City Hotel Owners and Workers Considering New Contract
By Tobias Salinger June 12, 2014 4:21 pm
reprintsAfter reaching agreement with the Hotel Association of New York City, union leaders at the New York Hotel and Motel Trades Council presented a potential new contract agreement through 2024 to their 32,000 members on Tuesday, The New York Times reported.
The new deal, which leaders at the two organization hashed out last week, would offer a significant raise to workers of all types at the association’s 270 hotels over the ten-year life of the contract and codify the union’s commitment to building a $90 million health care center with office and retail space through its own pension funds at 620 Fulton Street in Brooklyn.
“This keeps our people very much in the middle class,” Peter Ward, president of the union, told the paper.

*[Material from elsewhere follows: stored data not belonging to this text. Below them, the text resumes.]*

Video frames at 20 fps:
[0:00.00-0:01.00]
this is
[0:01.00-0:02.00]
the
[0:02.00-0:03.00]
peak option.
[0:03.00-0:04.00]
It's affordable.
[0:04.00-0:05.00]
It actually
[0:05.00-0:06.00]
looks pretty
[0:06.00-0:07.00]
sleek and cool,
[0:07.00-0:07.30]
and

The association, who boasts 75,000 rooms citywide, is prospering as the city anticipates 55 million people will visit this year. In the last year alone, the city’s official tourism and marketing company estimates lodgers nested 30 million nights and filled the city’s hotels at an 87.8 percent rate while paying approximately $296 per night. While the deal is subject to the approval of the association’s board of directors, its spokeswoman praised the potential agreement.

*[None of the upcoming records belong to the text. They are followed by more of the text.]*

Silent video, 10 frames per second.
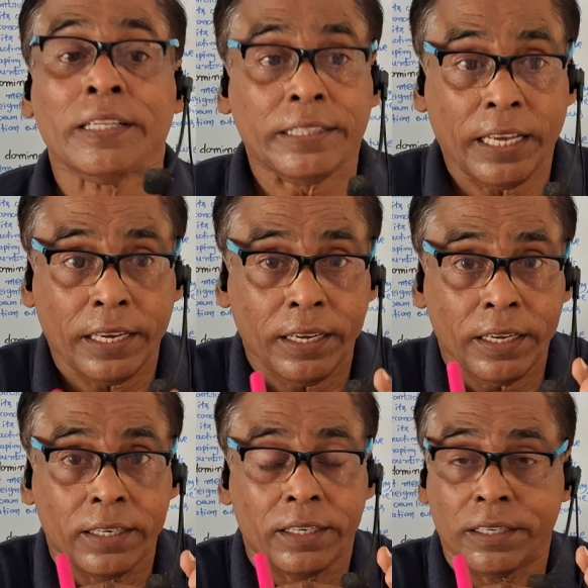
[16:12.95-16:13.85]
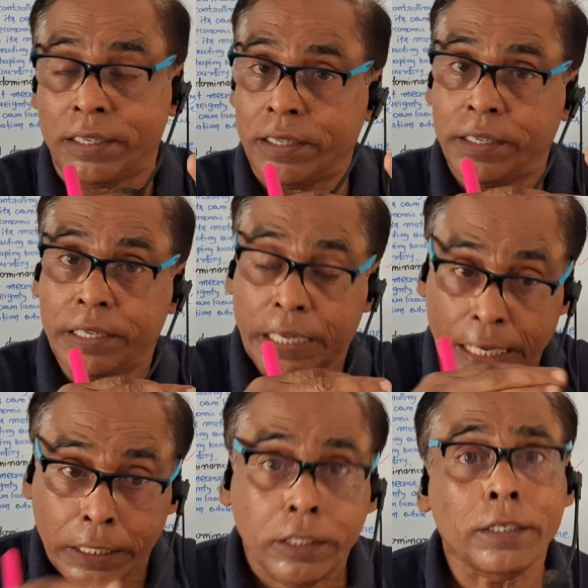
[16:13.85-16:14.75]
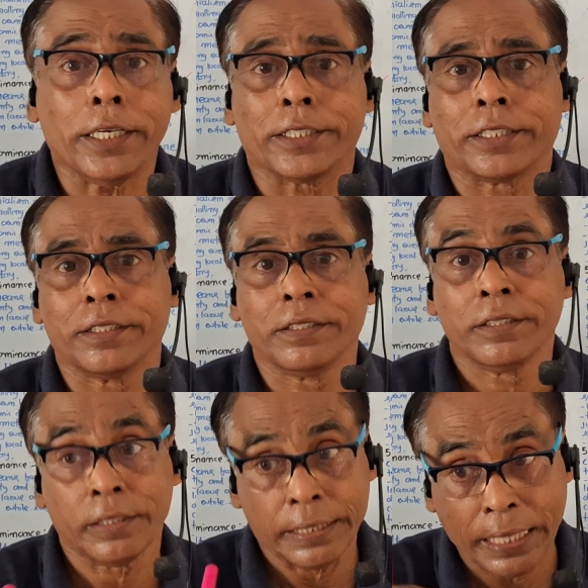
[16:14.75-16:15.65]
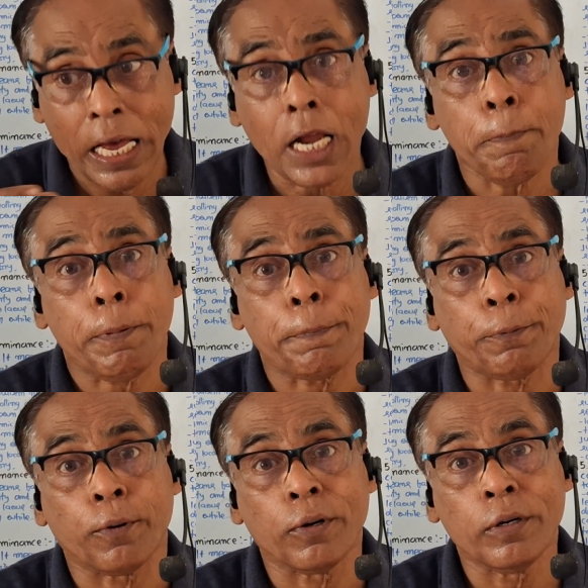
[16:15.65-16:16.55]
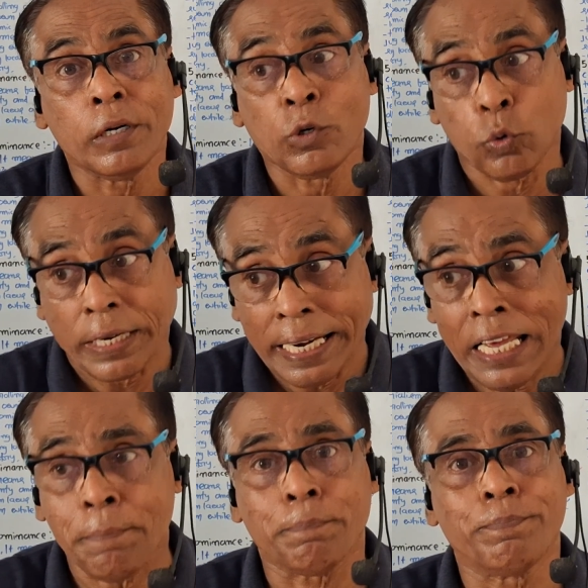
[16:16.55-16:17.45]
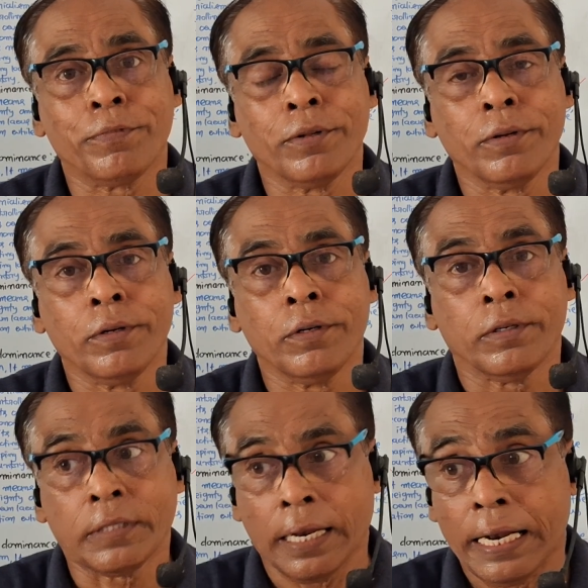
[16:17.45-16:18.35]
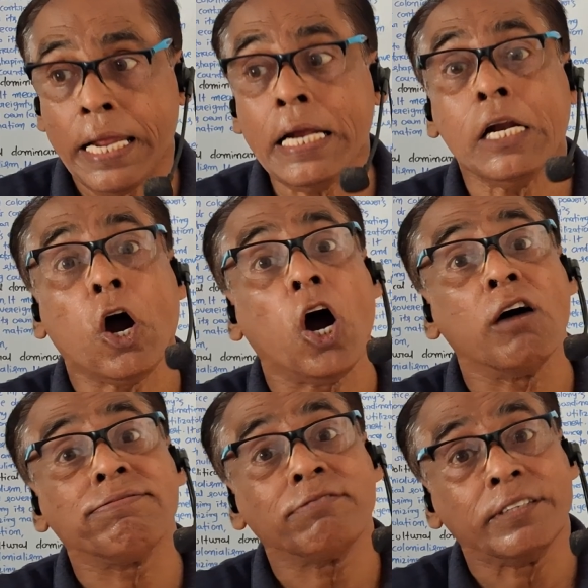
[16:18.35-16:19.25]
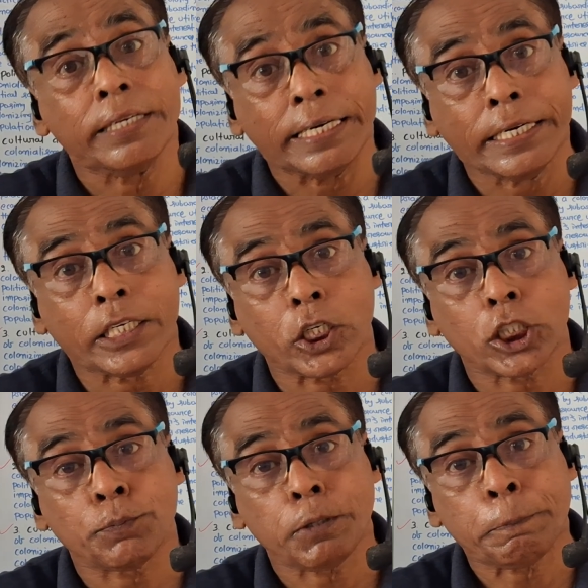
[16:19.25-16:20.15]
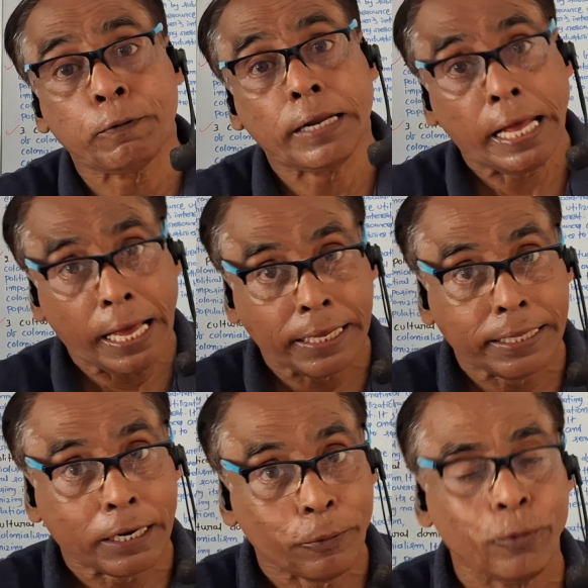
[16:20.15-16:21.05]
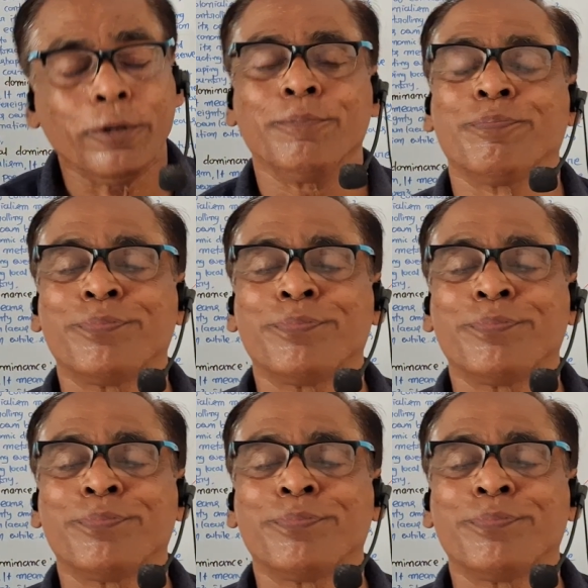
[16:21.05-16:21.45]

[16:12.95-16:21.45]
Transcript: They encourage their people to claim the land of indigenous people as their own,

“We are proud to report that this has been an extraordinary, collaborative process among all the stakeholders involved that allowed for creative solutions and a fair contract which reflects the value we place on our hotel workers,” said Lisa Linden, in a prepared statement.
Under the agreement, which also must be ratified by union members and given the go-ahead by the federal Department of Labor, housekeepers’ hourly wages would jump from $27.41 per hour to nearly $38 per hour while bellhops’ earnings would rise from $15.31 per hour to $23.05 per hour.
“This agreement gives more working men and women a path to the middle class,” said Mayor Bill de Blasio in a prepared statement for the Times story. “It’s good for New York City when labor and management can work together in mutual respect to achieve a fair and responsible outcome.”
The hotel workers union is said to be a significant player in the ongoing discussions over rezoning Midtown East.